На всякий случай Цукерл ужесточил режим еще больше и запретил какие бы то ни было увольнительные в город и другое баловство типа посещений военного лазарета, расположенного в конфискованном публичном доме этого городка, в котором и без того уже не было ни проституток, ни врачей — только один наш бедный фельдшер, который от всего — начиная с вывиха ноги и кончая язвой двенадцатиперстной кишки — назначал английскую соль и дезинфекцию постели карболкой. И именно в этот момент моей биографии, когда почти вся наша славная боевая часть продристалась по причине, так сказать, эпического поноса, вызванного, вероятно, тухлой кониной, довольно бездарно имитировавшей телятину, и половина нашего личного состава почти безвылазно торчала в сортире, так вот, именно в этот момент я получил письмо от Сары. Конверт был вскрыт, а затем грубо заклеен коричневым сапожным клеем. Стыдно признаться, но правда превыше всего: я читал и перечитывал это письмо, сидя в сортире, а по щекам моим текли слезы — вот оно, это пронзительное письмо, я не хочу ничего скрывать:
Кому: …фельду
….. полк; …… рота
Город ……….; область ……
Дорогой мой ………!
Спешу тебе сообщить, что к нам, в ………. прибыли …… …. из …… и до позавчерашнего дня …… …… …… ……, но, с другой стороны, …… …… ……!!! Как тебе кажется, …… …… …… ……? А так с продуктами у нас ………………… Хлеб уже продается за …… и то с ……… А мясо вообще …………… Поцелуй от меня моего брата, …… и скажи ему, что ………… ………… …………

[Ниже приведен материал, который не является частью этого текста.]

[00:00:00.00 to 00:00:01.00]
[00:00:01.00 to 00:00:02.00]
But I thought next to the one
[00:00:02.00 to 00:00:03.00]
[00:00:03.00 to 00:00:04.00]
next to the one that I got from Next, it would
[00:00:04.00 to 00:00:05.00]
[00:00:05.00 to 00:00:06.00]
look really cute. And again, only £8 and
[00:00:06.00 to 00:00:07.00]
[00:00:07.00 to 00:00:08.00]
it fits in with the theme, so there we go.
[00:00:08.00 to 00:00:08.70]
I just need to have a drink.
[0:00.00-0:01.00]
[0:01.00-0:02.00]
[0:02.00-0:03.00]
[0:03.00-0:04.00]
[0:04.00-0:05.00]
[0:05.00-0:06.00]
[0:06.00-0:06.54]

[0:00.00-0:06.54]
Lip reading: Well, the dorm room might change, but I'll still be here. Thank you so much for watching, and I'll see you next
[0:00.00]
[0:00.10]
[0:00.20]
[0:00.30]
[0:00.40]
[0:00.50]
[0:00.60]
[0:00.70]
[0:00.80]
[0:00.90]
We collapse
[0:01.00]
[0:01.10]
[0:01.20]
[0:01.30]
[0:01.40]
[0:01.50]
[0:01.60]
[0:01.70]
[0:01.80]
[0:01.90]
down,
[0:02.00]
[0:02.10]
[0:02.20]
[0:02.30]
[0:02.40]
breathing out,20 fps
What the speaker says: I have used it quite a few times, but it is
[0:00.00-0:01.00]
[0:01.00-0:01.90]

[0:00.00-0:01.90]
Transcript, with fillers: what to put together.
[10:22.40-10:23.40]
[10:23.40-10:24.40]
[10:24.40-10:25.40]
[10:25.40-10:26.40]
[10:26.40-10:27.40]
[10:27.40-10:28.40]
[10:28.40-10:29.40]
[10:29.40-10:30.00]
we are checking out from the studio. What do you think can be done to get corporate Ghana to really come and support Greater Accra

Всегда твоя — ………… ………… …………
Я читал это письмо, как я уже уточнял, сидя орлом в сортире, под маленькими окошками, в которые уже давно нельзя было увидеть ни мужика с тельной коровой, ни знакомых Йожки, и плакал от умиления — не столько к написанным или вымаранным черными чернилами, сколько к ненаписанным строчкам, в которых — я в этом не сомневался — она сообщала мне, как сильно меня ждет, как тоскует обо мне, как хороша мягкая осень в Колодяче, и как она мечтает о том, чтобы мы вместе сидели на склоне оврага над рекой… и прочие нежности, которые никакой цензор не сможет прочесть, а тем более — вымарать.
Я показал письмо раввину бен Давиду. Он внимательно прочел его и сказал:
— Политическая ситуация развивается в правильном направлении — много текста вымарано. И чем больше цензоры будут вычеркивать, тем лучше!
— Не могу уловить твою мысль!
— Именно перед рассветом, брат мой, ночь совсем темна. Когда цензура настолько поглупеет от паники и страха, что будет вычеркивать даже песню соловья — конец будет не за горами! Теперь уловил?
Растроганный до глубины души, я обнял раввина, коснувшись губами его седеющей бороды.
— Прости — сказал он, — что я прилюдно назвал тебя «туповатым».
— Господи, Боже мой! Да я уже давно об этом забыл!
— А ты не забывай, это — чистая правда. О соловьях я выразился иносказательно, и не сестру свою я имел в виду, да и не тебя самого. Соловьи поют на рассвете, я это хотел сказать, и если кто-то вычеркивает подобные знамения, то это — верный признак, что конец близок. А теперь беги в сортир — я чувствую, что твой конец тоже близок.
И все же у меня осталось впечатление, что сказанное им о соловьях я понял верно, просто ребе не любил, чтоб его уличали в сентиментальности.
И снова был вечер шабата, тихий и — о, чудо! — без дождя. Не было уже того заросшего травой уголка у колючей проволоки, игравшего роль временного военного «Бейт-Тфила» — молитвенного дома. Вся твердь давно стала клейкой глиной, которая с наступлением холодов чавкала под сапогами. Поэтому мы, группа еврейских юношей нашей боевой единицы, сидели на дровах у кухни, а наш раввин держал на коленях раскрытую Тору, из которой он, согласно предписаниям, должен был прочесть избранный отрывок из Пятикнижия, но, похоже, бен Давид на этот раз не собирался толковать безусловно поучительные, но надоевшие всем до опупения истории о семи худых коровах, сожравших семь тучных, но оставшихся тощими — ребе перешел прямо к субботней проповеди.